All three of our readings today say much about human reactions to God. We started reading Joshua and saw God’s challenge to him to take the people over the Jordan. He is told, “Just as I was with Moses, so I will be with you. I will not leave you or forsake you. Be strong and courageous, for you shall cause this people to inherit the land …” (1:5,6).

In Isaiah 7 the prophet is told to “Go and meet (king) Asa” (verse 3) and encourage him to face the threats from the north. He is to tell him, “Be careful, do not fear, and do not let your heart in faint …” (verse 4). Then the king is bluntly warned, “If you are not firm in faith, you will not be firm at all” (verse 9). It is not possible to have a half-hearted faith!
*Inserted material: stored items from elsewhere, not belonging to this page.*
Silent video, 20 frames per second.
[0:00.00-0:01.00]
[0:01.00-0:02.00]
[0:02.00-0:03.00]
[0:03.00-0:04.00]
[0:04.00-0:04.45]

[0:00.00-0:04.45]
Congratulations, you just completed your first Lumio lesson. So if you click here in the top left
Ahaz feels he is putting God to the test if he expects God to preserve him, he says, “I will not ask, I will not put the Lord to the test” (verse 12). Because of his lack of faith the LORD then gives messages to him, through Isaiah, of bad times to come when, among other things, “all the land will be briers and thorns” (verse 24).
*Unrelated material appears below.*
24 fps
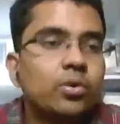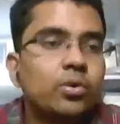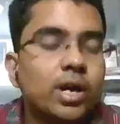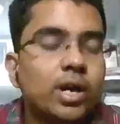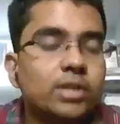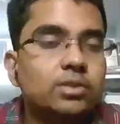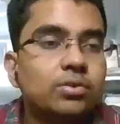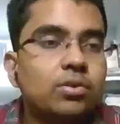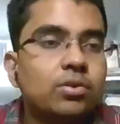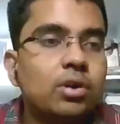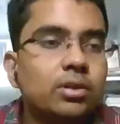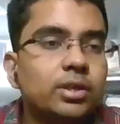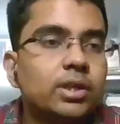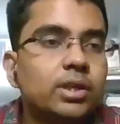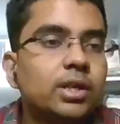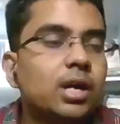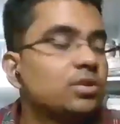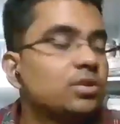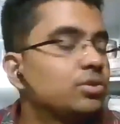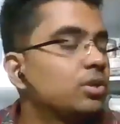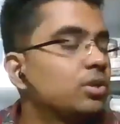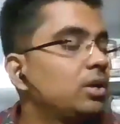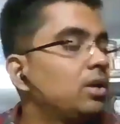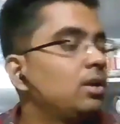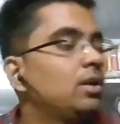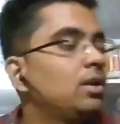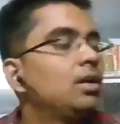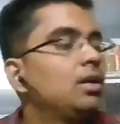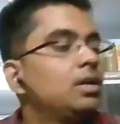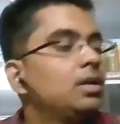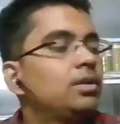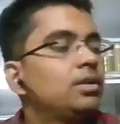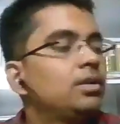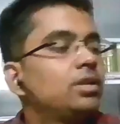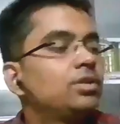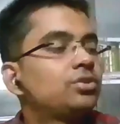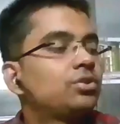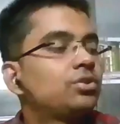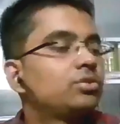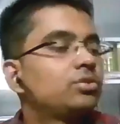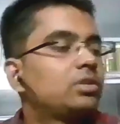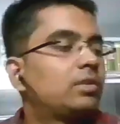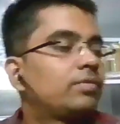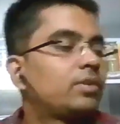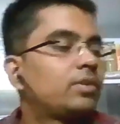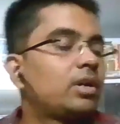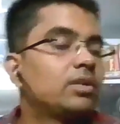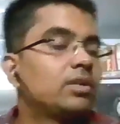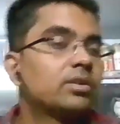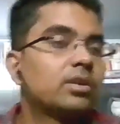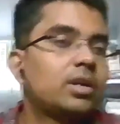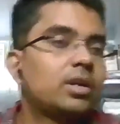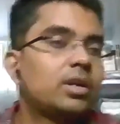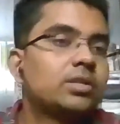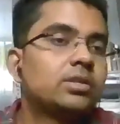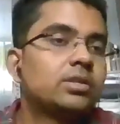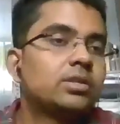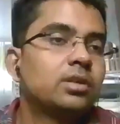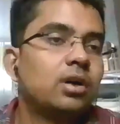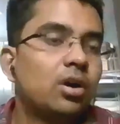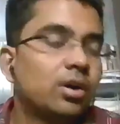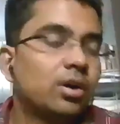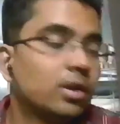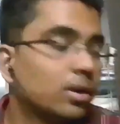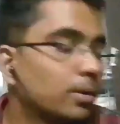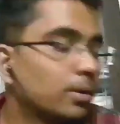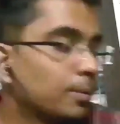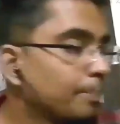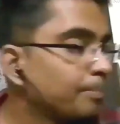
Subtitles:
has got the conjugal restitution of conjugal rights order.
In the New Testament we started to read Paul’s first letter to the Thessalonians. He commends them on “how you turned … to serve the living and true God, and to wait for his Son from heaven, whom he raised from the dead, Jesus who delivers us from the wrath to come” (verses 9,10).

These words as so meaningful for us today; let us be “firm in faith” that God means what He caused his servants to write. May we, with full conviction in God, “wait for his son from heaven” sensing that wrath will soon be coming on our world because it has nearly reached the stage of godlessness. Let us not neglect our regular Bible reading as it lays the foundation of a firm faith, and helps us to “be strong and courageous” both now and when the foretold “wrath to come” actually happens.